In the case of the EU, it is the right of the perpetrator of the crime (whatever crime that may be). In the case of Iran, it is the right of the victim of the crime (whatever crime that may be). (I acknowledge that the statement made here does not take into account weather the hangings in Iran have the rights of the victim or deterring further crime as their primary objective).

And then, there is our own debate about the three Bali bombers sentenced to death for their part in the blast that killed 202 people, including 88 Australians. Is the question of supporting or not supporting the death penalty for them the question of philosophical orientation (the death penalty does not leave any space for the perpetrator to repent and reform, and it doesn’t respect the human rights of the perpetrator), or is it the question of Biblical justice (eye for an eye)? Is it the question of whose rights take precedence – those of the victims or those of the perpetrator? And can a concept of humanism also involve and satisfy equal rights for all – in this case, both the victim and the perpetrator of a crime? 

Personally, I cannot but believe that repentance and reformation are possible.

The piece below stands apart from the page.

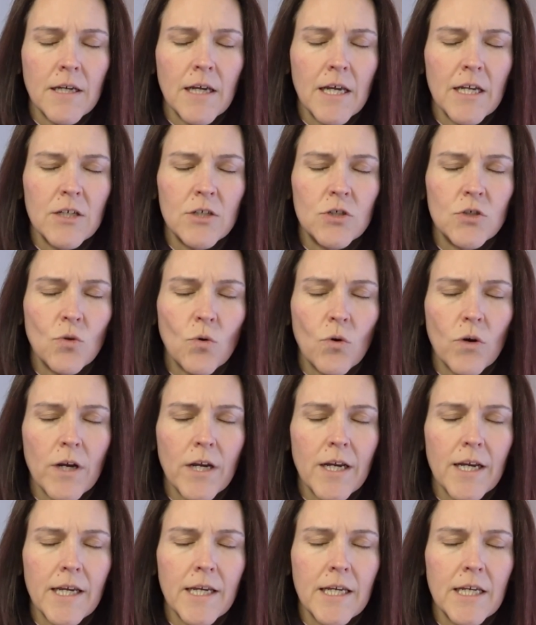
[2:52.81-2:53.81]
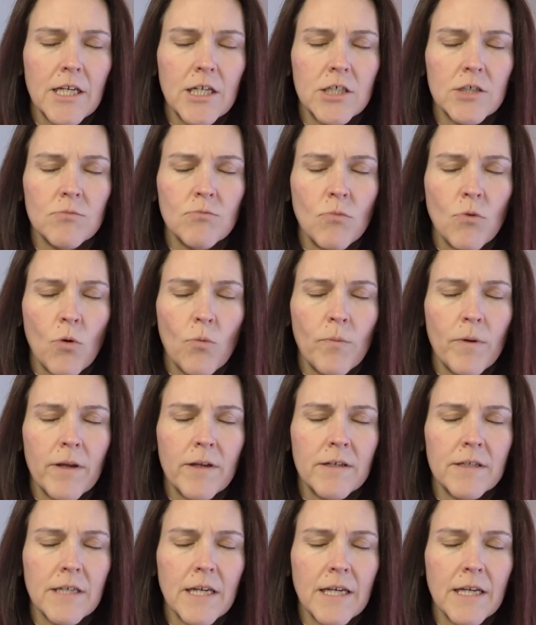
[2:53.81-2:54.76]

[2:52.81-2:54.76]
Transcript: enjoy each moment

Without it, it would be hard to even contemplate life in the human community/society of any kind. However, I also believe that the victims of crimes don't "waive" their rights to life or justice just because they have, in some tragic set of circumstances, become the unfortunate victims of crimes.

But I also believe that by killing the perpetrators, we “relativise” their crimes, allowing the cycle to repeat itself. The problem is how not to relativise the right of the victims (or, more specifically and most often of those who are left behind) to justice as well, especially when mediating and administering justice involves different social codes and beliefs (as is the case in international affairs).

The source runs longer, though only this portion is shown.